Our Role in the Build or Buy Software Decision
Most leaders already know SaaS can be expensive and that tool stacks get messy. At Upheave, we help leaders determine where to continue relying on SaaS and where building custom makes more sense.
We do this by:
- Identifying which systems are core to the business and worth building.
- Calculating the long-term costs of SaaS compared to custom.
- Designing modular builds that can scale as the business grows.
- Integrating SaaS tools cleanly where they already fit well.
We aim to bring clarity to leaders, so they can make confident choices and invest where it has the most impact.
Conclusion
The conditions around the build-or-buy decision have changed. SaaS is still valuable, but stacking tools has become expensive and difficult to manage. At the same time, building custom systems is no longer the slow, risky path it used to be. With better infrastructure, smaller teams, and clearer tooling, custom software has become a practical option for far more companies.

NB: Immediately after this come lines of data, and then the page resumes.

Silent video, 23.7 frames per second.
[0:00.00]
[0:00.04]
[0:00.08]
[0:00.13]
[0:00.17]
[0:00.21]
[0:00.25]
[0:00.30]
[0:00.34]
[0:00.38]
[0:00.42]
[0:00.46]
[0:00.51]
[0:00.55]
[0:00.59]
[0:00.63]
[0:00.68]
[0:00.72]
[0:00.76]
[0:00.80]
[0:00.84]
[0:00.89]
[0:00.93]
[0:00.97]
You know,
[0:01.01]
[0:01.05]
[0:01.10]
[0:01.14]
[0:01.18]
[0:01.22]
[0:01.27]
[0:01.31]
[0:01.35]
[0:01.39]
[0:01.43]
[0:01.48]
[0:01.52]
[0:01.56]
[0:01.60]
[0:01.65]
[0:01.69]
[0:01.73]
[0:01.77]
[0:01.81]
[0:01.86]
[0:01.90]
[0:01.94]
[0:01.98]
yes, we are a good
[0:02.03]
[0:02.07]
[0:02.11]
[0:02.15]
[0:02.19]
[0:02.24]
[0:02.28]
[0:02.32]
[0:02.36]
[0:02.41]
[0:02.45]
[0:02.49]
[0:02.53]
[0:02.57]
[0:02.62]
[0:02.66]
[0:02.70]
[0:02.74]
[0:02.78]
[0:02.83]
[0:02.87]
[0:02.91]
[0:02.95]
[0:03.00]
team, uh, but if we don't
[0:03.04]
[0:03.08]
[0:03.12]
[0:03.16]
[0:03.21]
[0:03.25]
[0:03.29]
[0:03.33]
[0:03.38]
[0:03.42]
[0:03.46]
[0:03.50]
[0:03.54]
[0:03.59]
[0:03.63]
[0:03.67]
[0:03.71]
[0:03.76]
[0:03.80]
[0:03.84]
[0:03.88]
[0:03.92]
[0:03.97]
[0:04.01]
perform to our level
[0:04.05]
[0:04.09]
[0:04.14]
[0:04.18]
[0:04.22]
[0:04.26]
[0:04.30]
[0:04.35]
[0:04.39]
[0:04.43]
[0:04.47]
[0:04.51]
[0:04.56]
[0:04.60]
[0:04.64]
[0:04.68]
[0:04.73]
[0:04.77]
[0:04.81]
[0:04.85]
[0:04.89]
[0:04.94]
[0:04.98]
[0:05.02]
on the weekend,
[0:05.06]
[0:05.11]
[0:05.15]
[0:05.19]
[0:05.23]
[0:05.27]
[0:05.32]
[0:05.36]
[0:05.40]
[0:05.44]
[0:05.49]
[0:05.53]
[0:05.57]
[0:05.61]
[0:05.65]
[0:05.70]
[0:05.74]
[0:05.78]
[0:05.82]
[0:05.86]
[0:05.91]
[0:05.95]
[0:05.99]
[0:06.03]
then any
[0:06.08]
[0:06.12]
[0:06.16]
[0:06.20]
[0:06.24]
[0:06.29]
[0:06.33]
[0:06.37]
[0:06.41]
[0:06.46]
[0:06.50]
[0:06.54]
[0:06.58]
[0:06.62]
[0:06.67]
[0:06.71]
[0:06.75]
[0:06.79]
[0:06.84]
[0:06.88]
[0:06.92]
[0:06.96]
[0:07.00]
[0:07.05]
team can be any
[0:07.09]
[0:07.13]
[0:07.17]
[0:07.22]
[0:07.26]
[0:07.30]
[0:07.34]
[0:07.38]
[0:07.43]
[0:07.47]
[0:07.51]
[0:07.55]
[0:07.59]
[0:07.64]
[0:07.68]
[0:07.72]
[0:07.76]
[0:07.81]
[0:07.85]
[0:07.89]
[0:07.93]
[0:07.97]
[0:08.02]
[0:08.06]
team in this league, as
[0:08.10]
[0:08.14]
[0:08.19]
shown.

In 2025, the advantage comes from being intentional. Use SaaS where it truly fits, and build where your workflows, costs, or customer experience demand something better. Teams that strike this balance right avoid unnecessary spending, reduce operational friction, and end up with systems that match the way they actually work.
If you're already feeling the strain of your current stack, it might be the right moment to look at which parts are worth keeping and which parts would run better if they were built around your workflow instead of someone else's.